18 Giugno 2015

Mps: il Tar respinge il ricorso del Codacons, mappa nuovi soci il 29 giugno

Mps: il Tar respinge il ricorso del Codacons, mappa nuovi soci il 29 giugno

di Francesca Gerosa Il Tar del Lazio ha respinto il ricorso del Codacons sull’aumento di capitale di Mps , secondo quanto anticipato dall’agenzia Reuters citando un funzionario amministrativo. L’associazione dei consumatori aveva chiesto di sospendere l’autorizzazione concessa dalla Consob all’aumento di capitale, già chiuso con successo martedì 16, in attesa che siano conclusi gli accertamenti sulle operazioni di bilancio avviate dalla Procura di Milano.

Accertamenti che riguardano la natura e la contabilizzazione dell’operazione sul Btp 2034 alla base della ristrutturazione del derivato Alexandria fatta con Nomura e al centro dell’indagine dei magistrati milanesi. La decisione di oggi dei giudici amministrativi, che potrà essere appellata, riguarda solo l’istanza cautelare, cioè la richiesta di sospensione.

Nel merito, cioè sulla richiesta di annullamento dell’aumento di capitale, il Tar deciderà in seguito, in udienze che dovranno essere fissate. Il Codacons ha subito annunciato che presenterà appello al Consiglio di Stato, anche sulla sospensiva che è stata oggi negata. “La decisione di oggi è sbagliata”, ha detto all’agenzia Reuters Carlo Rienzi, presidente del Codacons. “La nostra richiesta di sospensiva, infatti, era limitata all’inciso del provvedimento Consob in cui si dice che ci sono approfondimenti in corso”.
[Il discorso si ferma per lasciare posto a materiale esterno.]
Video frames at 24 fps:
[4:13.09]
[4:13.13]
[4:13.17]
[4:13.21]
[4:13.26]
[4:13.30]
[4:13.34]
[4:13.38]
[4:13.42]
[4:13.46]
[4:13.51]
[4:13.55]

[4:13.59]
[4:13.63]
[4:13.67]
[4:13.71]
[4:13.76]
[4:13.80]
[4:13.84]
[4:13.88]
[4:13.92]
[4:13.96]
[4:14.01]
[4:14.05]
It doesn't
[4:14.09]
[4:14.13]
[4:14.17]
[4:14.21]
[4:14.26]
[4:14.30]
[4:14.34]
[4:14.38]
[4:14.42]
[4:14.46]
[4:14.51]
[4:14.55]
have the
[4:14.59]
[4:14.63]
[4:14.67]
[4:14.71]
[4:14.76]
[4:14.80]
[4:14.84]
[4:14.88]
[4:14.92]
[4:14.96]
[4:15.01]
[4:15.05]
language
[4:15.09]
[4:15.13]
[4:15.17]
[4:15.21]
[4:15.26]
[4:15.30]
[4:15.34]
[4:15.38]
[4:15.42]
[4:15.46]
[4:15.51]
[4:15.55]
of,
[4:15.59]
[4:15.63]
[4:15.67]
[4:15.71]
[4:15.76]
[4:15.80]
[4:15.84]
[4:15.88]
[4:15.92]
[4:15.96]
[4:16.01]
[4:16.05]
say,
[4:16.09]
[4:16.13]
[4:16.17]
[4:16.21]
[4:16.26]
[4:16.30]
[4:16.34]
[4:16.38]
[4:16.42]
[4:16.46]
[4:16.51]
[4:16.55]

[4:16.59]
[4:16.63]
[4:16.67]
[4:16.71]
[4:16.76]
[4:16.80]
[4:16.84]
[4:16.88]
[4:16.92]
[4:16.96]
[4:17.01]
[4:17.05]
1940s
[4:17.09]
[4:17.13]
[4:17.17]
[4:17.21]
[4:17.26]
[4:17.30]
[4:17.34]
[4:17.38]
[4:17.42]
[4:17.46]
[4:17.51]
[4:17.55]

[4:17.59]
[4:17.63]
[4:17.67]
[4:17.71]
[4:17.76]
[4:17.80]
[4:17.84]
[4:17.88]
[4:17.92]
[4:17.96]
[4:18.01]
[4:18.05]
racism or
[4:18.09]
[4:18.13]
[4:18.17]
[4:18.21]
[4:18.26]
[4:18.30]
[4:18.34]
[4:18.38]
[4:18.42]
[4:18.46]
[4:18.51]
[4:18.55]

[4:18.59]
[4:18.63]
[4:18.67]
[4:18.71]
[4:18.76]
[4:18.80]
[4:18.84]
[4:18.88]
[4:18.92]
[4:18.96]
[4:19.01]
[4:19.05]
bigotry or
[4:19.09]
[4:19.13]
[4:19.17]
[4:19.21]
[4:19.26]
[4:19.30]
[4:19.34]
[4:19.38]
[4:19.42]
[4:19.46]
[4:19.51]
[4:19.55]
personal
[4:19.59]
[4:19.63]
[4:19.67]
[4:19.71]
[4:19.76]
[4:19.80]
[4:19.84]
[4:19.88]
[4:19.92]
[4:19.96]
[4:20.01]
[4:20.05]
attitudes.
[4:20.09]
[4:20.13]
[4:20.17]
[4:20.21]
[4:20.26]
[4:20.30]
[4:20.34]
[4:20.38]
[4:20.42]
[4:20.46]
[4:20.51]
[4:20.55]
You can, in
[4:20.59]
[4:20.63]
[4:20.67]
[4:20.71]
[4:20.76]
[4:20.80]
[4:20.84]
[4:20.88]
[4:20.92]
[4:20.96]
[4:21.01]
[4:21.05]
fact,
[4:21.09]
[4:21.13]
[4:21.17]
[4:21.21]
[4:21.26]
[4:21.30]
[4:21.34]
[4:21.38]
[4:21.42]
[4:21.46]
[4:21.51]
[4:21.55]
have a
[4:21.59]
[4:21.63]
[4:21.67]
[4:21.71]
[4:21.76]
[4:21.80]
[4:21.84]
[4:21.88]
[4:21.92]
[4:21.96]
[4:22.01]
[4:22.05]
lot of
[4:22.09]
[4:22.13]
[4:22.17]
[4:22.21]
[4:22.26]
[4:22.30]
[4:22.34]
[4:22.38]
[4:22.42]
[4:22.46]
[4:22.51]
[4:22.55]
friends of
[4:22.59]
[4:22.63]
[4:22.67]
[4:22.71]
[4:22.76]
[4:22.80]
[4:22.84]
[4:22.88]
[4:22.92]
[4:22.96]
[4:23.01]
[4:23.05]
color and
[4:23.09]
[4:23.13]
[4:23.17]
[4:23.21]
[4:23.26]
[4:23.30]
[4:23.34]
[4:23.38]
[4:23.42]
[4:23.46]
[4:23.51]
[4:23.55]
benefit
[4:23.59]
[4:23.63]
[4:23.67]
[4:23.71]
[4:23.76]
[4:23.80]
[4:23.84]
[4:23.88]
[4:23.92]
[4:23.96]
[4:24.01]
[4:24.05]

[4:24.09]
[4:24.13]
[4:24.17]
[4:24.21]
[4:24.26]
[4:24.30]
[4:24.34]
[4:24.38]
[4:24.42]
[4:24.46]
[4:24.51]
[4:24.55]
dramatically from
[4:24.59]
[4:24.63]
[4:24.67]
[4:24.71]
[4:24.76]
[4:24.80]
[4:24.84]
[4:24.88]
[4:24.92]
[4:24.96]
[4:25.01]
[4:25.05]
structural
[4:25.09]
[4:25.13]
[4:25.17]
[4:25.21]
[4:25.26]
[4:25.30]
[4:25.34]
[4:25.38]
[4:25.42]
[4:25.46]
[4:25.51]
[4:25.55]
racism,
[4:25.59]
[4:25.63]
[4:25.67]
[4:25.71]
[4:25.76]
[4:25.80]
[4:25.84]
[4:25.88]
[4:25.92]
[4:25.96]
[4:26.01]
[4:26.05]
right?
“Anche ad avvenuta chiusura dell’aumento di capitale”, ha proseguito Rienzi, “permaneva l’interesse alla sospensiva perché c’è un gravissimo pericolo di richieste di risarcimenti da parte degli acquirenti, se la Consob dovesse cambiare idea dopo gli approfondimenti. Per dare certezza al mercato bisognava esaurire gli approfondimenti Consob, annullando quell’inciso”.
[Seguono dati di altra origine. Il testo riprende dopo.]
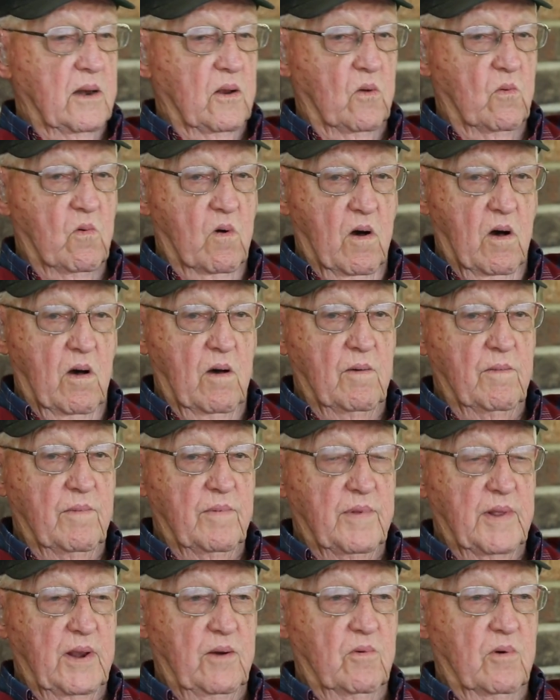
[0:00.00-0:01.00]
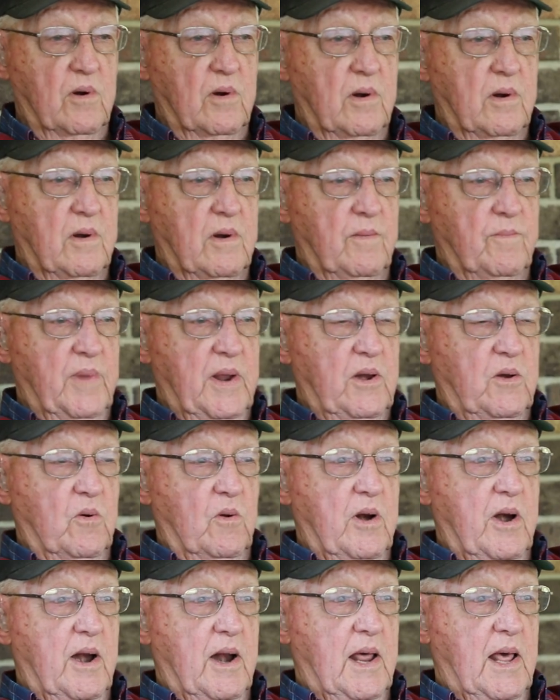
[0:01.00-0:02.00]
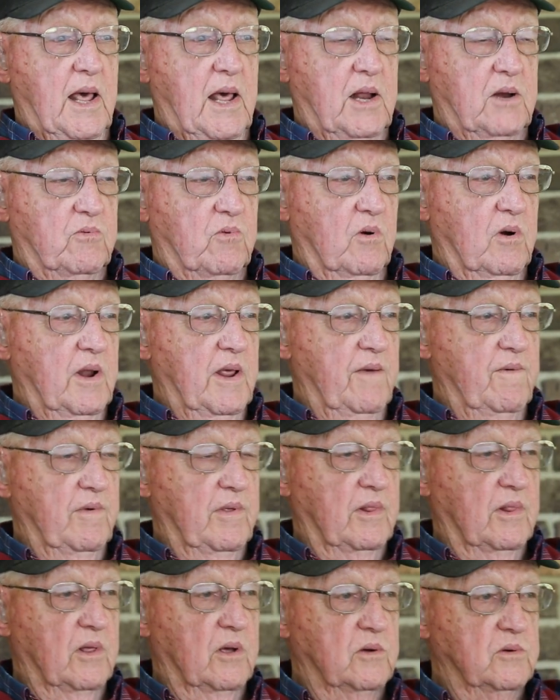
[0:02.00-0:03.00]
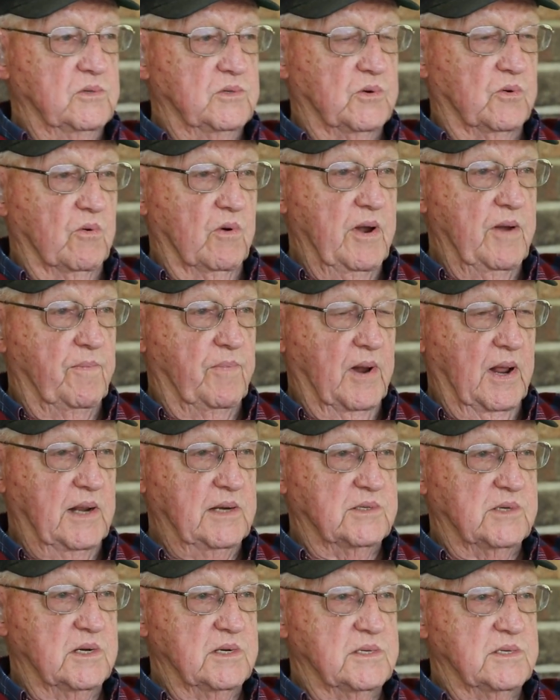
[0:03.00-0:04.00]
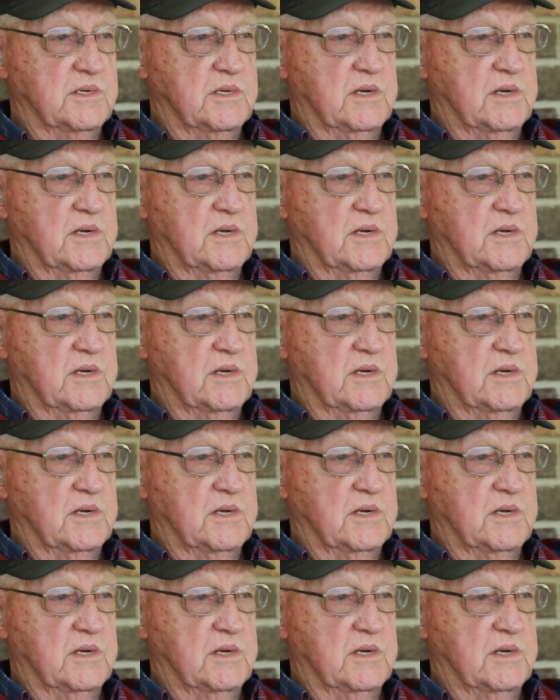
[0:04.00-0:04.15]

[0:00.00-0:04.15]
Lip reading: Guam. They were, B-29s were leaving those three places,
Bisogna invece attendere fino a lunedì 29 giugno per conoscere nel dettaglio la nuova mappatura degli azionisti rilevanti di Mps . Per l’istituto l’aumento di capitale da 3 miliardi di euro si concluderà infatti domani pomeriggio alla fine della sessione borsistica, termine ultimo entro cui sarà possibile convertire i diritti in azioni di nuova emissione.

A quel punto, lunedì 22 giugno i vertici di Rocca Salimbeni provvederanno a depositare la composizione del nuovo capitale presso il Registro delle Imprese e da quel momento nuovi e vecchi azionisti rilevanti della banca, quelli cioè che detengono partecipazioni al di sopra della soglia del 2% per la quale vige l’obbligo di dichiarazione in trasparenza al mercato, avranno a disposizione cinque giorni di borsa aperta, ossia fino al 29 giugno, per comunicare le rispettive posizioni.

Stando alle ultime comunicazioni di internal dealing, l’ex numero uno di Dmt , Alessandro Falciai, già socio con l’1,7% del capitale di Mps , negli ultimi giorni ha acquistato azioni per un controvalore di 57 milioni di euro. Quanto all’elezione del successore di Alessandro Profumo dovrà passare attraverso l’assemblea dei soci di Mps , che potrebbe essere convocata alla fine dell’estate, presumibilmente a settembre. L’articolo 13 dello statuto dell’istituto senese non lascia alternative e prevede espressamente che la nomina del presidente sia deliberata dall’assemblea.

Se il passo indietro del presidente avvenisse, come previsto, in concomitanza con l’approvazione della semestrale attesa per il 6 agosto, il cda, scrive oggi MF, potrebbe convocare subito l’assemblea. Considerando i 30 giorni previsti tra la convocazione e l’assise, i soci potrebbero riunirsi nella seconda o terza settimana di settembre, anche se sulla data c’è ancora la massima cautela. La volontà della banca comunque sarebbe quella di far durare il meno possibile il periodo di vacatio, durante il quale l’interim sarà affidato all’attuale vice presidente, Roberto Isolani, espressione del fondo brasiliano, Btg Pactual. A Piazza Affari il titolo Mps  al momento cede il 2,51% a 1,823 euro.